▶ **Your task**
Keep every word of the entries and print them exactly; the pictures stay out.

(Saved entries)
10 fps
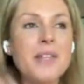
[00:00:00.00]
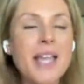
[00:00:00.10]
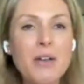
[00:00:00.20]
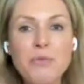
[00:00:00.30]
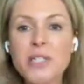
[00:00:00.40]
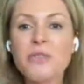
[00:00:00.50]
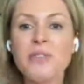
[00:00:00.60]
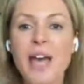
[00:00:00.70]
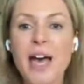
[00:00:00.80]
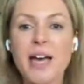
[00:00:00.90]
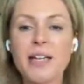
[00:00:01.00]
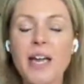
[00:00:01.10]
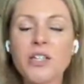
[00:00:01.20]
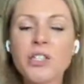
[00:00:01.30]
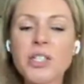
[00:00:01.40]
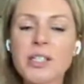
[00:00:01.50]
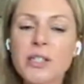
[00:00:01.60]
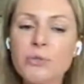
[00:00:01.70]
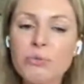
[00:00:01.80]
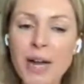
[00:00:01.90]
Get rid of that and just
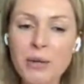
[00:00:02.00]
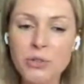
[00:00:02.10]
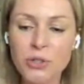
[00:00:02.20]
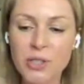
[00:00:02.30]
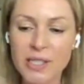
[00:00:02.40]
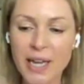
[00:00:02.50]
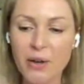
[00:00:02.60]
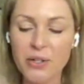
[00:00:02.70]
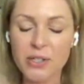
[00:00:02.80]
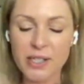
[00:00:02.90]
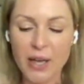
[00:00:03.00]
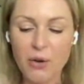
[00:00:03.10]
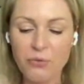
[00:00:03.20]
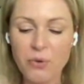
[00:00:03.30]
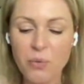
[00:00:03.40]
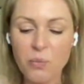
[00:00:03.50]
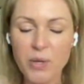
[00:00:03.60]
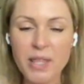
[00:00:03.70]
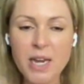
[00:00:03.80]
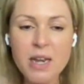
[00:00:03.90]
surround yourself
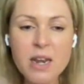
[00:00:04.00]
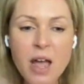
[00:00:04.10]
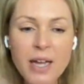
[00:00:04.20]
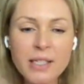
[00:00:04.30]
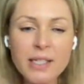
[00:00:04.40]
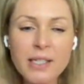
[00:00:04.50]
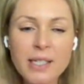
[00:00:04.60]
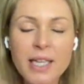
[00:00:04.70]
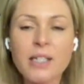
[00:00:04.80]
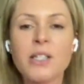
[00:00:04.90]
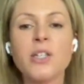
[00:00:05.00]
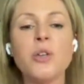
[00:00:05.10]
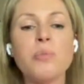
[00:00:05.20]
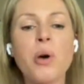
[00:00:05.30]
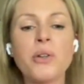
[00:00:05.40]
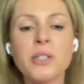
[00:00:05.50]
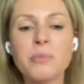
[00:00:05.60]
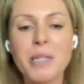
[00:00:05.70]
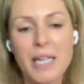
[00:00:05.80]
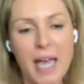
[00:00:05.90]
with the nicest things that you
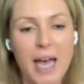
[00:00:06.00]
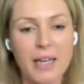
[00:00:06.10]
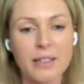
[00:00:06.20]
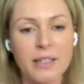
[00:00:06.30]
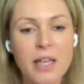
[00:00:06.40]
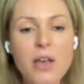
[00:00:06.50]
possibly can.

▶ **Response area**
10 fps
[00:00:00.00]
[00:00:00.10]
[00:00:00.20]
[00:00:00.30]
[00:00:00.40]
[00:00:00.50]
[00:00:00.60]
[00:00:00.70]
[00:00:00.80]
[00:00:00.90]
[00:00:01.00]
[00:00:01.10]
[00:00:01.20]
[00:00:01.30]
[00:00:01.40]
[00:00:01.50]
[00:00:01.60]
[00:00:01.70]
[00:00:01.80]
[00:00:01.90]
Get rid of that and just
[00:00:02.00]
[00:00:02.10]
[00:00:02.20]
[00:00:02.30]
[00:00:02.40]
[00:00:02.50]
[00:00:02.60]
[00:00:02.70]
[00:00:02.80]
[00:00:02.90]
[00:00:03.00]
[00:00:03.10]
[00:00:03.20]
[00:00:03.30]
[00:00:03.40]
[00:00:03.50]
[00:00:03.60]
[00:00:03.70]
[00:00:03.80]
[00:00:03.90]
surround yourself
[00:00:04.00]
[00:00:04.10]
[00:00:04.20]
[00:00:04.30]
[00:00:04.40]
[00:00:04.50]
[00:00:04.60]
[00:00:04.70]
[00:00:04.80]
[00:00:04.90]
[00:00:05.00]
[00:00:05.10]
[00:00:05.20]
[00:00:05.30]
[00:00:05.40]
[00:00:05.50]
[00:00:05.60]
[00:00:05.70]
[00:00:05.80]
[00:00:05.90]
with the nicest things that you
[00:00:06.00]
[00:00:06.10]
[00:00:06.20]
[00:00:06.30]
[00:00:06.40]
[00:00:06.50]
possibly can.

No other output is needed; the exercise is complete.